- WHAT YOU NEED TO DO:
Print each entry verbatim.

- Dataset entries:
*** Block opens ***
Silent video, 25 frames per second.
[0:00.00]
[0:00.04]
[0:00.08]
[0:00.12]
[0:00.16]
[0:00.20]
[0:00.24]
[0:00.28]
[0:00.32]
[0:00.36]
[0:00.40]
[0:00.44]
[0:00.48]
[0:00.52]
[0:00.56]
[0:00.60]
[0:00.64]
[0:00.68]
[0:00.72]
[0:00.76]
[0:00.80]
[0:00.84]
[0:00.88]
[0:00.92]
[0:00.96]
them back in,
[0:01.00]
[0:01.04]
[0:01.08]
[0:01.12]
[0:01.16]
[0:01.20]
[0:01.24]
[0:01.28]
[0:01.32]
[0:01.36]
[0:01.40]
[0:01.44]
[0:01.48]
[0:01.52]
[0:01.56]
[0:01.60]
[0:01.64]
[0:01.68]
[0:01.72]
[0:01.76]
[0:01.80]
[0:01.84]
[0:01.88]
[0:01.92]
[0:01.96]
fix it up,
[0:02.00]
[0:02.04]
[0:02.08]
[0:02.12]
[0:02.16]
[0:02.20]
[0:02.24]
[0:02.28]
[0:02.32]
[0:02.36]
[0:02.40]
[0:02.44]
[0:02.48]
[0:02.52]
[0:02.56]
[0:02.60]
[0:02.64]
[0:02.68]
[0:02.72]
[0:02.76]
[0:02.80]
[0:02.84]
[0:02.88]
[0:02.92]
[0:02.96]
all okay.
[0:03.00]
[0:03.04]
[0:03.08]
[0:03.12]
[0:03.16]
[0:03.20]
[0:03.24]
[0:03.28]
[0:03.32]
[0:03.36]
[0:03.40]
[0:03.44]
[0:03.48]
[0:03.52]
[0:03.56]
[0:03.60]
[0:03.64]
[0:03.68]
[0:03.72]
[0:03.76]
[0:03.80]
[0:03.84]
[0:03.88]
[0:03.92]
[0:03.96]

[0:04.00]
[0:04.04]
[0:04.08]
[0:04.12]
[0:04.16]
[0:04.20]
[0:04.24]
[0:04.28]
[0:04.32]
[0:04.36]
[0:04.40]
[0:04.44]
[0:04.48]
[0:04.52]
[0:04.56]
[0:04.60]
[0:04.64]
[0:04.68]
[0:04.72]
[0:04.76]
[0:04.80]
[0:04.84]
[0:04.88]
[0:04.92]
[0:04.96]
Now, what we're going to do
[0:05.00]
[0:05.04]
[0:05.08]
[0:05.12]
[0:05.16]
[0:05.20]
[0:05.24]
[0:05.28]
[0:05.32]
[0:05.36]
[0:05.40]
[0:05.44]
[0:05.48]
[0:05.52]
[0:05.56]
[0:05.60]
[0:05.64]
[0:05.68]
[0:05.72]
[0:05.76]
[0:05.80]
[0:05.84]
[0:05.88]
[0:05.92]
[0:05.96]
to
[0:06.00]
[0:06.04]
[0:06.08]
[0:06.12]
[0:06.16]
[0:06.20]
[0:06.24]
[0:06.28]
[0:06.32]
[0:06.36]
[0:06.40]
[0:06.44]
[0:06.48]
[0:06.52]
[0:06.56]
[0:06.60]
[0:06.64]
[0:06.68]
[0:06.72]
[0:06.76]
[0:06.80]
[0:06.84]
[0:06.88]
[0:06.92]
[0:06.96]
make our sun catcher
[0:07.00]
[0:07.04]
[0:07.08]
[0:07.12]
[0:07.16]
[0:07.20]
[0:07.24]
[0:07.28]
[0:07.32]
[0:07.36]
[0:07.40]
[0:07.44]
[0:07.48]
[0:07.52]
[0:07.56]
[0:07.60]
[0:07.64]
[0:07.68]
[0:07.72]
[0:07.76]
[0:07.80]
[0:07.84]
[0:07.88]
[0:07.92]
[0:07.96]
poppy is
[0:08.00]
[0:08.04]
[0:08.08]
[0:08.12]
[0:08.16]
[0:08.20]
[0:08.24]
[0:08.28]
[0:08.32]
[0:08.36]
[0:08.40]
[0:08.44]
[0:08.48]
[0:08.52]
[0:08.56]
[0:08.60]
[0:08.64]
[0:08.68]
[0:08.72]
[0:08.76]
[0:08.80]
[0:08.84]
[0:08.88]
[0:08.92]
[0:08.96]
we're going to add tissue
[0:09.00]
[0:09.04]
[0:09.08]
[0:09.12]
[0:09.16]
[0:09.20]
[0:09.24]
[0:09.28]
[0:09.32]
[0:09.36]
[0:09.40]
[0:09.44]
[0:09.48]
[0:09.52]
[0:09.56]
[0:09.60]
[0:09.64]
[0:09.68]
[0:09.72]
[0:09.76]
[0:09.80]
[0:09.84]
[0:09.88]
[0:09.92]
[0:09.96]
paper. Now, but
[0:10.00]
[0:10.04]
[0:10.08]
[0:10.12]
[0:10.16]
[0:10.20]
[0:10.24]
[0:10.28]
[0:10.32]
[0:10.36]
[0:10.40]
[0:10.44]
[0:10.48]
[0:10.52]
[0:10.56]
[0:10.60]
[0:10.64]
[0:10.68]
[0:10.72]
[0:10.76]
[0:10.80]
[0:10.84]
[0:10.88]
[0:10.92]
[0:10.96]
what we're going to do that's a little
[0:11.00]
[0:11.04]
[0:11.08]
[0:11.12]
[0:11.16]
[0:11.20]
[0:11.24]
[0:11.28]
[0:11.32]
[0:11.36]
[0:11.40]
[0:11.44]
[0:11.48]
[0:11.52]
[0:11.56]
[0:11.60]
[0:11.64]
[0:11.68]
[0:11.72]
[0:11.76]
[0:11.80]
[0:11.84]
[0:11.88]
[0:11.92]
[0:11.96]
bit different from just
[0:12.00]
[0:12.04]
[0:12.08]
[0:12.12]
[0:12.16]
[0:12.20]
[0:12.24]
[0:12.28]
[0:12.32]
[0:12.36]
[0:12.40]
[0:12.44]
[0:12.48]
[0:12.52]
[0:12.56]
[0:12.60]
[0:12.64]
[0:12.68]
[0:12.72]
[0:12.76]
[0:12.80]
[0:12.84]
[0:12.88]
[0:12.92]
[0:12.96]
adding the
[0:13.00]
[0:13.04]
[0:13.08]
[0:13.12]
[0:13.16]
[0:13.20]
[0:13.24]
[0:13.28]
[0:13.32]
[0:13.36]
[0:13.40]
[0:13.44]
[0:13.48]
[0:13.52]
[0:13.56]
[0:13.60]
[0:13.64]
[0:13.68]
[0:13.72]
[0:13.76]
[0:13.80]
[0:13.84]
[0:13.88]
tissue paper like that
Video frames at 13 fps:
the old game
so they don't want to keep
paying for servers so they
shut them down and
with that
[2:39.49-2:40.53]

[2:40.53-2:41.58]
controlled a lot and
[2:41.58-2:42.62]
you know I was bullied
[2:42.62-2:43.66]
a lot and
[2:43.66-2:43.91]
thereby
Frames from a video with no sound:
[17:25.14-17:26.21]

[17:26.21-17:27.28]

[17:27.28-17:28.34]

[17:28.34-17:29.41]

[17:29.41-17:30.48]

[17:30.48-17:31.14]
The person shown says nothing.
*** Block closes ***
- OUTPUT OF THE EXERCISE:
Silent video, 25 frames per second.
[0:00.00]
[0:00.04]
[0:00.08]
[0:00.12]
[0:00.16]
[0:00.20]
[0:00.24]
[0:00.28]
[0:00.32]
[0:00.36]
[0:00.40]
[0:00.44]
[0:00.48]
[0:00.52]
[0:00.56]
[0:00.60]
[0:00.64]
[0:00.68]
[0:00.72]
[0:00.76]
[0:00.80]
[0:00.84]
[0:00.88]
[0:00.92]
[0:00.96]
them back in,
[0:01.00]
[0:01.04]
[0:01.08]
[0:01.12]
[0:01.16]
[0:01.20]
[0:01.24]
[0:01.28]
[0:01.32]
[0:01.36]
[0:01.40]
[0:01.44]
[0:01.48]
[0:01.52]
[0:01.56]
[0:01.60]
[0:01.64]
[0:01.68]
[0:01.72]
[0:01.76]
[0:01.80]
[0:01.84]
[0:01.88]
[0:01.92]
[0:01.96]
fix it up,
[0:02.00]
[0:02.04]
[0:02.08]
[0:02.12]
[0:02.16]
[0:02.20]
[0:02.24]
[0:02.28]
[0:02.32]
[0:02.36]
[0:02.40]
[0:02.44]
[0:02.48]
[0:02.52]
[0:02.56]
[0:02.60]
[0:02.64]
[0:02.68]
[0:02.72]
[0:02.76]
[0:02.80]
[0:02.84]
[0:02.88]
[0:02.92]
[0:02.96]
all okay.
[0:03.00]
[0:03.04]
[0:03.08]
[0:03.12]
[0:03.16]
[0:03.20]
[0:03.24]
[0:03.28]
[0:03.32]
[0:03.36]
[0:03.40]
[0:03.44]
[0:03.48]
[0:03.52]
[0:03.56]
[0:03.60]
[0:03.64]
[0:03.68]
[0:03.72]
[0:03.76]
[0:03.80]
[0:03.84]
[0:03.88]
[0:03.92]
[0:03.96]

[0:04.00]
[0:04.04]
[0:04.08]
[0:04.12]
[0:04.16]
[0:04.20]
[0:04.24]
[0:04.28]
[0:04.32]
[0:04.36]
[0:04.40]
[0:04.44]
[0:04.48]
[0:04.52]
[0:04.56]
[0:04.60]
[0:04.64]
[0:04.68]
[0:04.72]
[0:04.76]
[0:04.80]
[0:04.84]
[0:04.88]
[0:04.92]
[0:04.96]
Now, what we're going to do
[0:05.00]
[0:05.04]
[0:05.08]
[0:05.12]
[0:05.16]
[0:05.20]
[0:05.24]
[0:05.28]
[0:05.32]
[0:05.36]
[0:05.40]
[0:05.44]
[0:05.48]
[0:05.52]
[0:05.56]
[0:05.60]
[0:05.64]
[0:05.68]
[0:05.72]
[0:05.76]
[0:05.80]
[0:05.84]
[0:05.88]
[0:05.92]
[0:05.96]
to
[0:06.00]
[0:06.04]
[0:06.08]
[0:06.12]
[0:06.16]
[0:06.20]
[0:06.24]
[0:06.28]
[0:06.32]
[0:06.36]
[0:06.40]
[0:06.44]
[0:06.48]
[0:06.52]
[0:06.56]
[0:06.60]
[0:06.64]
[0:06.68]
[0:06.72]
[0:06.76]
[0:06.80]
[0:06.84]
[0:06.88]
[0:06.92]
[0:06.96]
make our sun catcher
[0:07.00]
[0:07.04]
[0:07.08]
[0:07.12]
[0:07.16]
[0:07.20]
[0:07.24]
[0:07.28]
[0:07.32]
[0:07.36]
[0:07.40]
[0:07.44]
[0:07.48]
[0:07.52]
[0:07.56]
[0:07.60]
[0:07.64]
[0:07.68]
[0:07.72]
[0:07.76]
[0:07.80]
[0:07.84]
[0:07.88]
[0:07.92]
[0:07.96]
poppy is
[0:08.00]
[0:08.04]
[0:08.08]
[0:08.12]
[0:08.16]
[0:08.20]
[0:08.24]
[0:08.28]
[0:08.32]
[0:08.36]
[0:08.40]
[0:08.44]
[0:08.48]
[0:08.52]
[0:08.56]
[0:08.60]
[0:08.64]
[0:08.68]
[0:08.72]
[0:08.76]
[0:08.80]
[0:08.84]
[0:08.88]
[0:08.92]
[0:08.96]
we're going to add tissue
[0:09.00]
[0:09.04]
[0:09.08]
[0:09.12]
[0:09.16]
[0:09.20]
[0:09.24]
[0:09.28]
[0:09.32]
[0:09.36]
[0:09.40]
[0:09.44]
[0:09.48]
[0:09.52]
[0:09.56]
[0:09.60]
[0:09.64]
[0:09.68]
[0:09.72]
[0:09.76]
[0:09.80]
[0:09.84]
[0:09.88]
[0:09.92]
[0:09.96]
paper. Now, but
[0:10.00]
[0:10.04]
[0:10.08]
[0:10.12]
[0:10.16]
[0:10.20]
[0:10.24]
[0:10.28]
[0:10.32]
[0:10.36]
[0:10.40]
[0:10.44]
[0:10.48]
[0:10.52]
[0:10.56]
[0:10.60]
[0:10.64]
[0:10.68]
[0:10.72]
[0:10.76]
[0:10.80]
[0:10.84]
[0:10.88]
[0:10.92]
[0:10.96]
what we're going to do that's a little
[0:11.00]
[0:11.04]
[0:11.08]
[0:11.12]
[0:11.16]
[0:11.20]
[0:11.24]
[0:11.28]
[0:11.32]
[0:11.36]
[0:11.40]
[0:11.44]
[0:11.48]
[0:11.52]
[0:11.56]
[0:11.60]
[0:11.64]
[0:11.68]
[0:11.72]
[0:11.76]
[0:11.80]
[0:11.84]
[0:11.88]
[0:11.92]
[0:11.96]
bit different from just
[0:12.00]
[0:12.04]
[0:12.08]
[0:12.12]
[0:12.16]
[0:12.20]
[0:12.24]
[0:12.28]
[0:12.32]
[0:12.36]
[0:12.40]
[0:12.44]
[0:12.48]
[0:12.52]
[0:12.56]
[0:12.60]
[0:12.64]
[0:12.68]
[0:12.72]
[0:12.76]
[0:12.80]
[0:12.84]
[0:12.88]
[0:12.92]
[0:12.96]
adding the
[0:13.00]
[0:13.04]
[0:13.08]
[0:13.12]
[0:13.16]
[0:13.20]
[0:13.24]
[0:13.28]
[0:13.32]
[0:13.36]
[0:13.40]
[0:13.44]
[0:13.48]
[0:13.52]
[0:13.56]
[0:13.60]
[0:13.64]
[0:13.68]
[0:13.72]
[0:13.76]
[0:13.80]
[0:13.84]
[0:13.88]
tissue paper like that
Video frames at 13 fps:
the old game
so they don't want to keep
paying for servers so they
shut them down and
with that
[2:39.49-2:40.53]

[2:40.53-2:41.58]
controlled a lot and
[2:41.58-2:42.62]
you know I was bullied
[2:42.62-2:43.66]
a lot and
[2:43.66-2:43.91]
thereby
Frames from a video with no sound:
[17:25.14-17:26.21]

[17:26.21-17:27.28]

[17:27.28-17:28.34]

[17:28.34-17:29.41]

[17:29.41-17:30.48]

[17:30.48-17:31.14]
The person shown says nothing.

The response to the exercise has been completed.